A chapter of Kelowna’s farming history has come to a close.
After 27 years in business, Benvoulin Road Strawberries has shuttered its doors to visitors looking to roam their fields and load up on the sweet fruits they
became famous for.
“We are getting older and we thought it was time to retire, so we did,” said the farm’s Linda Coupal.
Closing the u-pick operation after such a long run was a decision that’s left her and her husband with mixed feelings.
“There were a lot of people who supported our business and we got to know them over the years,” she said.
“They started coming here as a couple, then they would have kids and bring them here, and then as they got older, those kids would be here helping their parents.”
There are other aspects to the business she won’t be sad to say goodbye to, however.
“You know, Mother Nature sometimes can be a little harsh,” she said.
Echoing that sentiment, her husband Gabriel said closing down will open up a new avenue of opportunity to enjoy the simpler things in life.
“We are looking to adapting to a life of greater relaxation, leisure and less stress,” he said.
“There’s a lot of stress involved with bringing in a very delicate crop that’s susceptible to all sorts of environmental assaults and challenges. So, for the time being we are enjoying being here and not having to work here.”

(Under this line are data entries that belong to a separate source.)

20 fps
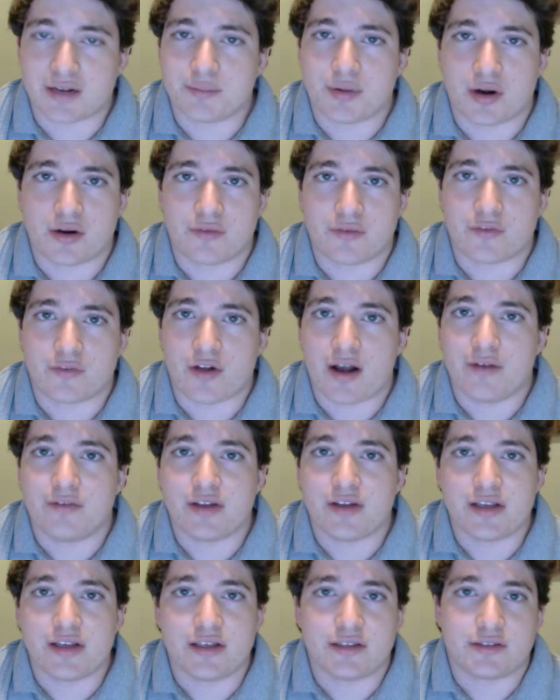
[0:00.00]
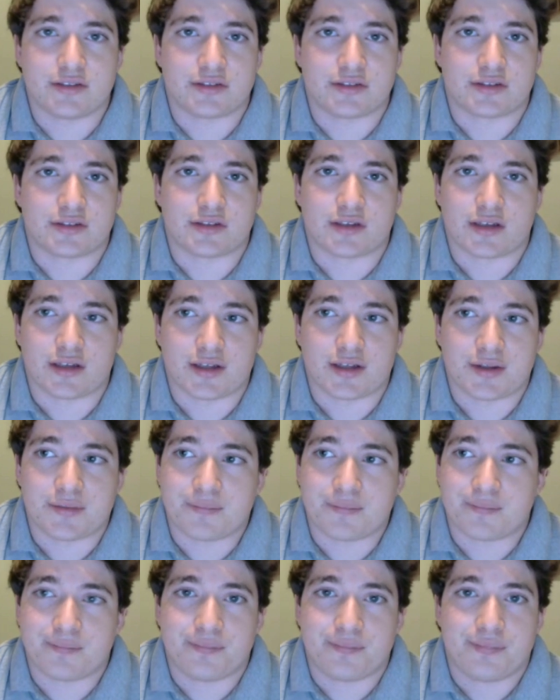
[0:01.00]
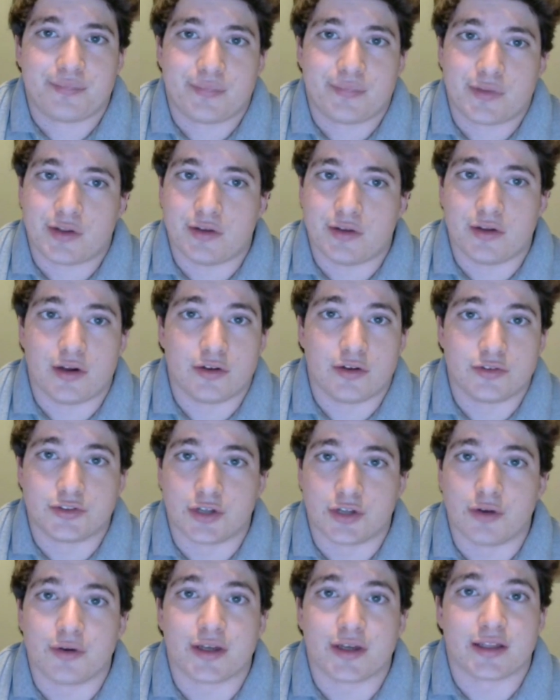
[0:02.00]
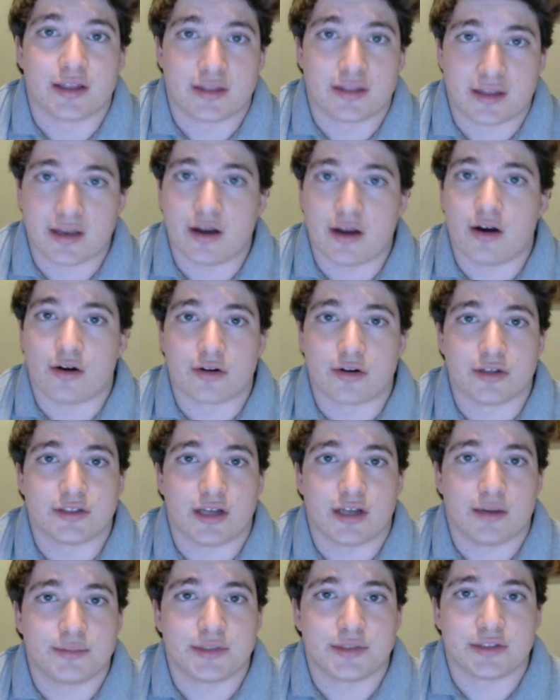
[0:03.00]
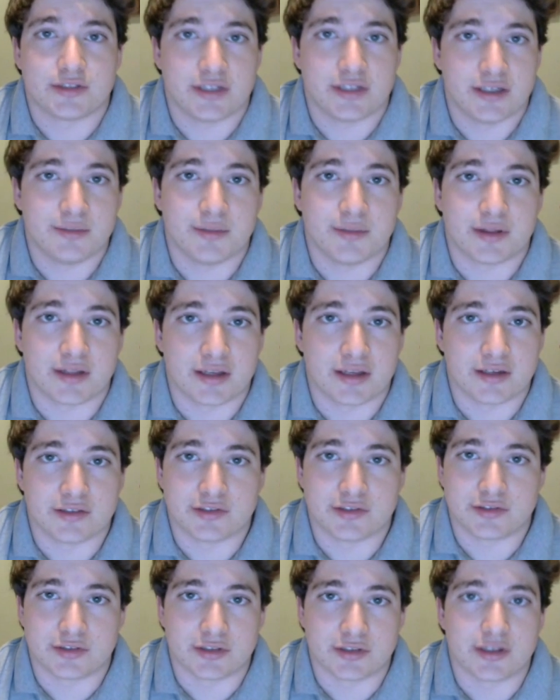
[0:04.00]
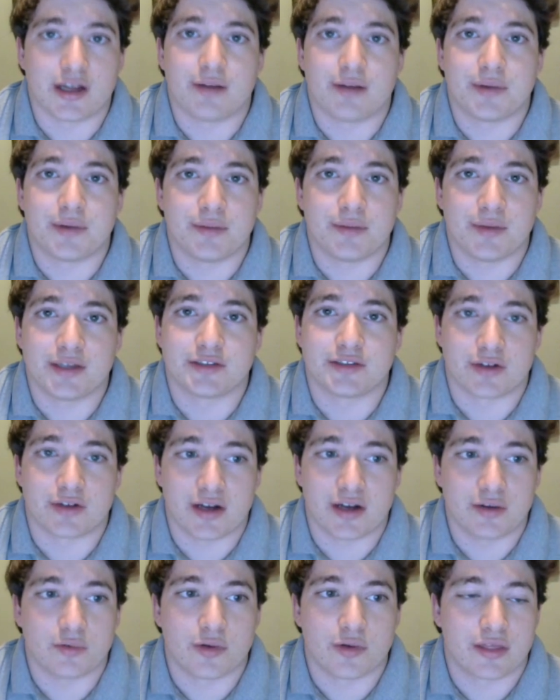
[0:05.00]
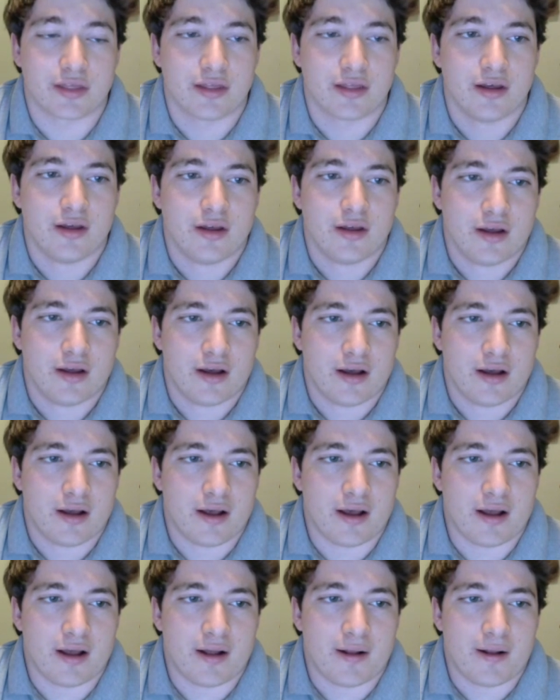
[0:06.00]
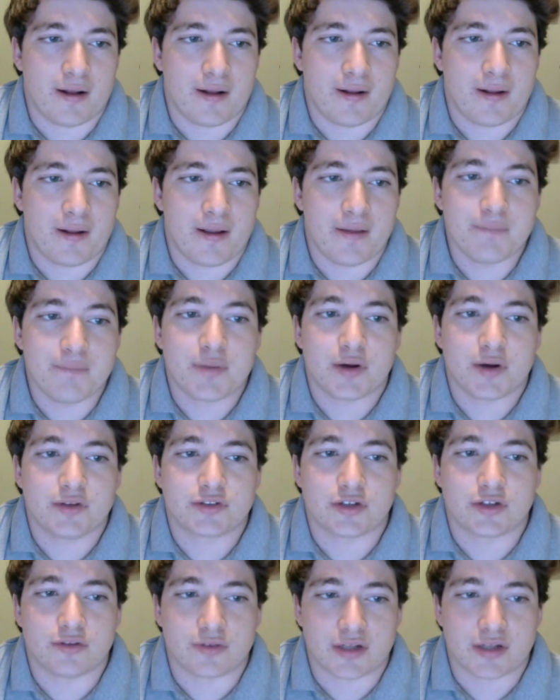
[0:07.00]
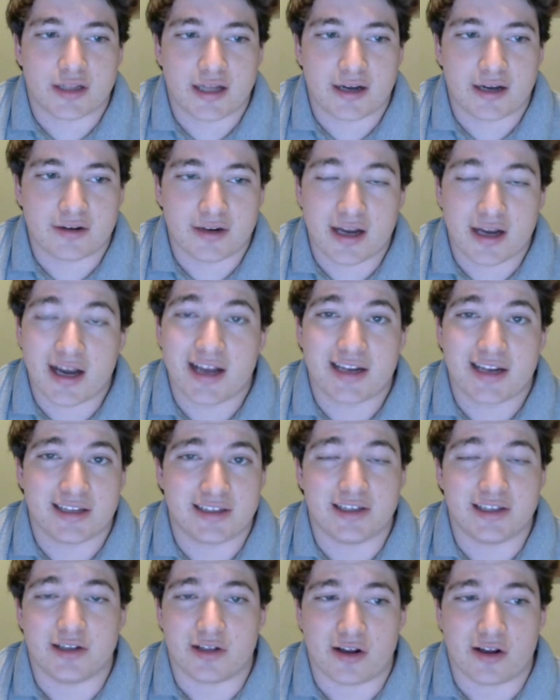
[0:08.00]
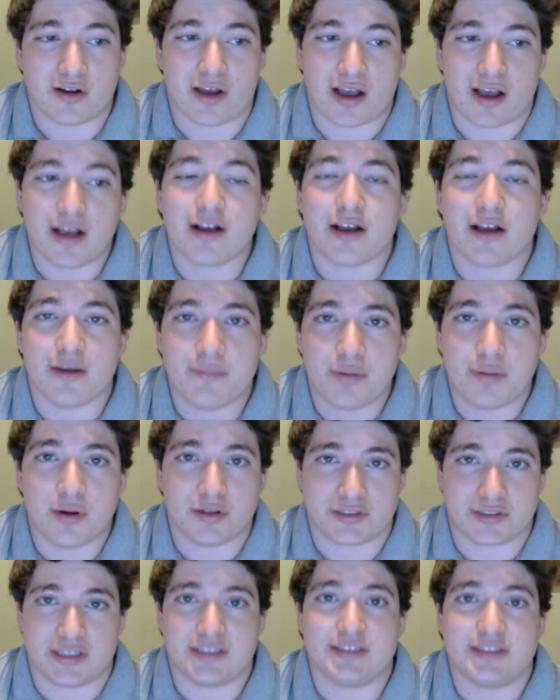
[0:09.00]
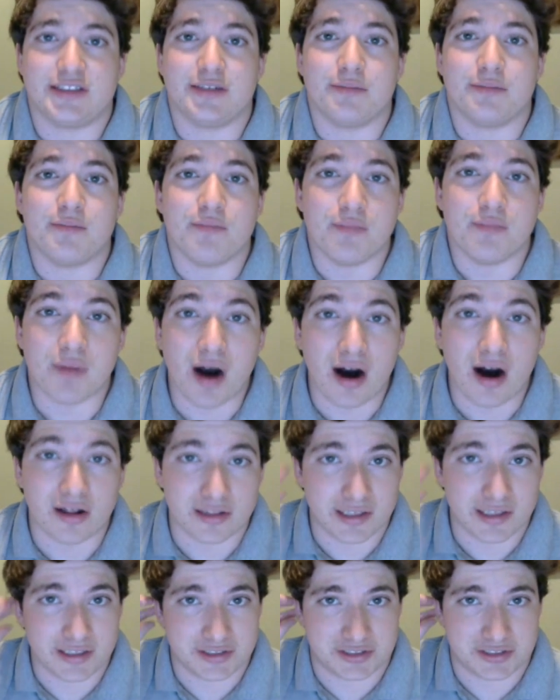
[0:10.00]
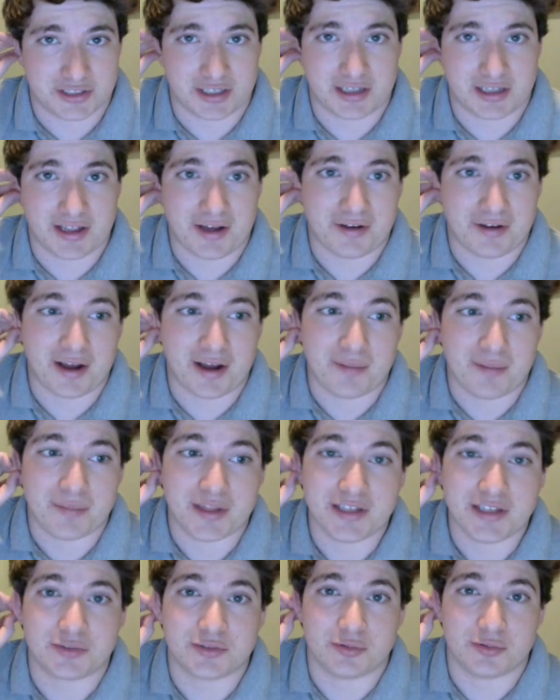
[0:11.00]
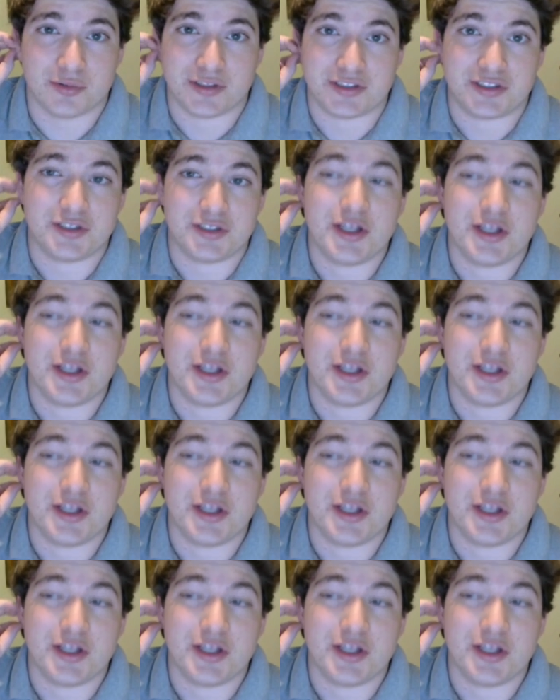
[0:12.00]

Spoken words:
part of Gravity's, showing that they are a top tier team and they should not be messed around with. Impulse over Cloud9. Okay, Impulse demolished Cloud9. This was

News they’d be closing down had already circulated through the farm’s loyal customer base the year before, so there has been little confusion among those who have looked at the fallow fields.
That said, the Coupals said they miss those friendly faces.
“To them, I would like to say thank you so much for your support,” he said, adding that there’s something special about touching three generations of a family’s life.
“We’ve made numerous seasonal friends over the years. We will miss that component of our operation most of all.”
A small patch of fruit remains on the property—saved for family and friends–and those fruits have bloomed earlier than ever before.
Whether that would have meant a bumper crop remains to be seen, however.
Strawberries are the first berries to bloom in the Central Okanagan, and the city can still boast a number of commercial growers.
Next plants to bear fruit will be raspberries, then cherries, apricots, peaches, plums, nectarines, pears, apples and table grapes.